This is to get you started, you could add your own tagging here, like you could use rules that detect bulk traffic and tag it cs1, and/or might not want to use my classification scheme, like CS3 as base priority level might not be a good idea on your network. But the point here is that this is custom so YOU make the decisions.

Because this tag table is hooked to "ingress" at extremely high priority, it gets run before queueing in the IFB, which means that you could have one table to tag inbound packets from eth1 and one to tag packets from eth0 and then use SQM on the WAN and the IFB packets will be queued according to the DSCP tags (I believe... please test!)

HOPE THIS GETS YOU STARTED... and would be happy to discuss here for other QoS nerds.

14 Likes

If anyone tries this out and reports bugs in getting stuff going, I will update those scripts in the first post so we can be sure to have a working base config.

Once you've got this going, I can offer some more sophisticated rules for DSCP tagging, particularly for automatically tagging sparse UDP streams like game traffic based on the traffic characteristics itself (packet size and rate etc) as well as down-prioritizing bulk traffic...

But I figure I'll leave that until someone shows some interest and has confirmed they have got this working on some actual OpenWrt device! so have at it!

Ok, so I had one taker @LeTran seemed interested in getting this going. To start with we need to get nftables installed. The device is acting as a pure bufferbloat appliance with a bridge between eth0.2 and eth1.3 so there is no firewalling going on anyway.
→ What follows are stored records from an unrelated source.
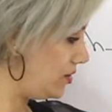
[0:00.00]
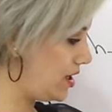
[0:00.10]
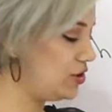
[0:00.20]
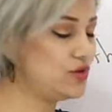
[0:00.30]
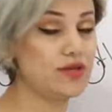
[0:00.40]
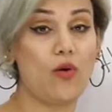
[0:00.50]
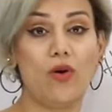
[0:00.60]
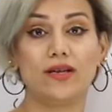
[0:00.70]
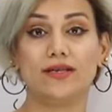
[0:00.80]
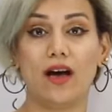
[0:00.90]
وانتهى يجوز
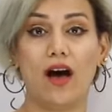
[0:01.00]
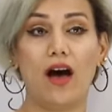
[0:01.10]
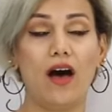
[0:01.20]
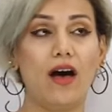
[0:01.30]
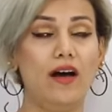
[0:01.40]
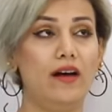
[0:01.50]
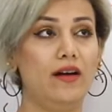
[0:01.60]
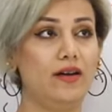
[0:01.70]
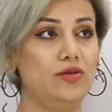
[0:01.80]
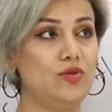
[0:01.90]
طول ساعة
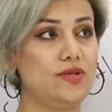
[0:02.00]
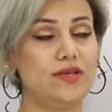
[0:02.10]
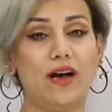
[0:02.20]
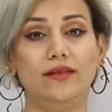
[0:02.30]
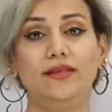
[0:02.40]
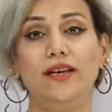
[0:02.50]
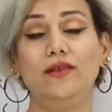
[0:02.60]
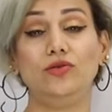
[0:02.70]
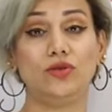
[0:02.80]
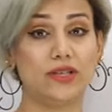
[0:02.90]
يجوز
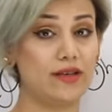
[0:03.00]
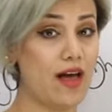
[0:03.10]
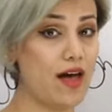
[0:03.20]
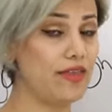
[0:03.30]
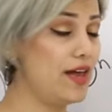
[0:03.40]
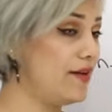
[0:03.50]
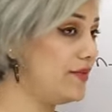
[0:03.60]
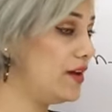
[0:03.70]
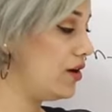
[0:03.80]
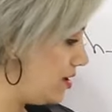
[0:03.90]
ساعتين يجوز ثلاثة
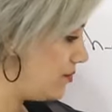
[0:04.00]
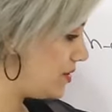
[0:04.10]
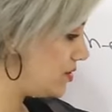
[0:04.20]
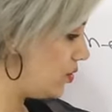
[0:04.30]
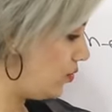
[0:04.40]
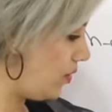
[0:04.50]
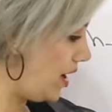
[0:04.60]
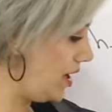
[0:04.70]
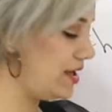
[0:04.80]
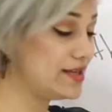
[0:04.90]
بس هو
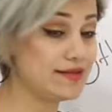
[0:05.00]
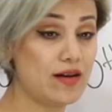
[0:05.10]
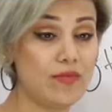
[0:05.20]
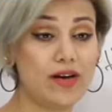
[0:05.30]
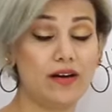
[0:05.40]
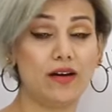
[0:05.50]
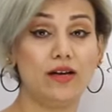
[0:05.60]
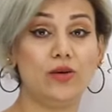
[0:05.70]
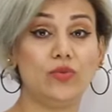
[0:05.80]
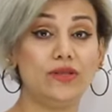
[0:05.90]
استمر
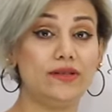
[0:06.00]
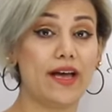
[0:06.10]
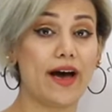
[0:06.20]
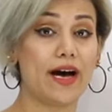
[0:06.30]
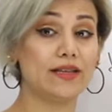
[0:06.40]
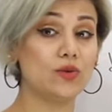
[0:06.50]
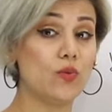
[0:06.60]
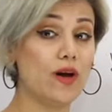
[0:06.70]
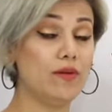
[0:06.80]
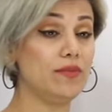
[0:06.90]
لمدة
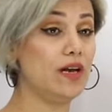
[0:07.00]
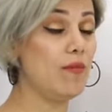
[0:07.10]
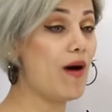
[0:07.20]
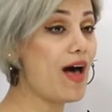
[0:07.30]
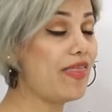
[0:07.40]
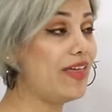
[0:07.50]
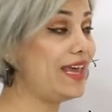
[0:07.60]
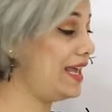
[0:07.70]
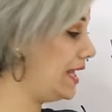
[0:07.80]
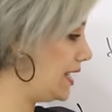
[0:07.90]
أطول من
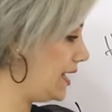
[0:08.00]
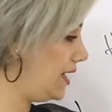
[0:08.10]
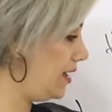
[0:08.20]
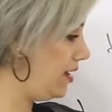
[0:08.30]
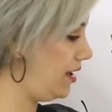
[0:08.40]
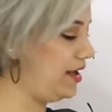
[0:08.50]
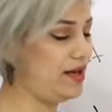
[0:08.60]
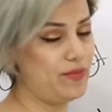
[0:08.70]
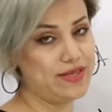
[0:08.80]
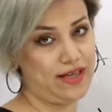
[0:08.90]
الماضي
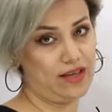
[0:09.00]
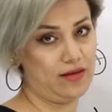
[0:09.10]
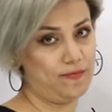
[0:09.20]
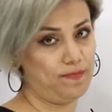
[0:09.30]
البسيط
This is similar to @mindwolf with his bump in the wire application, though there I think he's doing routing not bridging.

my Wrt-ac3200 is a pure bridge so update lists is not working. I can't install nftables without internet. What is your suggestion?
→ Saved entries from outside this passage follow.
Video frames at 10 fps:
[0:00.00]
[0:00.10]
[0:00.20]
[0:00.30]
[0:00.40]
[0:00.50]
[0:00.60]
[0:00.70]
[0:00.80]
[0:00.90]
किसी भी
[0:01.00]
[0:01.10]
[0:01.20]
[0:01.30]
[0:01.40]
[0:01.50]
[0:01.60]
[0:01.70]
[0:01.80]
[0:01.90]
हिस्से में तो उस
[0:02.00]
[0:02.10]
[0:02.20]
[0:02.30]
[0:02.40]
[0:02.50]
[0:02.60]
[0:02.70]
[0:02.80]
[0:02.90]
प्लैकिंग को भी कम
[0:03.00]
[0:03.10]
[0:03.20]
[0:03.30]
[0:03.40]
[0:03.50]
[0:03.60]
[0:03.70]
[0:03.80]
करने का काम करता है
gave it a shot ( sourcing conf fails badly - appears to have parsing/hook issues ), nftables might be a bit buggy i think... ( needs input of someone with developer level access / interest jeff ? to confirm the underlying systems are ok )

as in the link above... entering via the cli yeilds better results but is kinda impractical.

To load the conf you do nft -f /etc/nftables.conf you can't source it, it's not a shell script.

if you have errors doing that copy and paste them here!

yeah, that's what I mean't... load would have been a better word...

ditched the vm... but something like... for starters

iif
^^^
http
^^^

nft -c -f ./samplefile.conf

works for me on my Debian machine, so I'm guessing you maybe need some nftables stuff installed that isn't installed yet. I do know that @jeff mentioned using it, and obviously the wiki author got it working, so I think nftables works on OpenWrt under some kind of circumstances. I just don't know what those circs are, and I don't have a spare to test it on unfortunately :frowning:

A spare device should not be necessary since OpenWrt can be run in an x86 VM (32 or 64 bit).

1 Like

Yeah, that's a good point, and I don't have enough experience with virtual machines so I should probably try that out just to say "hey I know how that stuff works :slight_smile: "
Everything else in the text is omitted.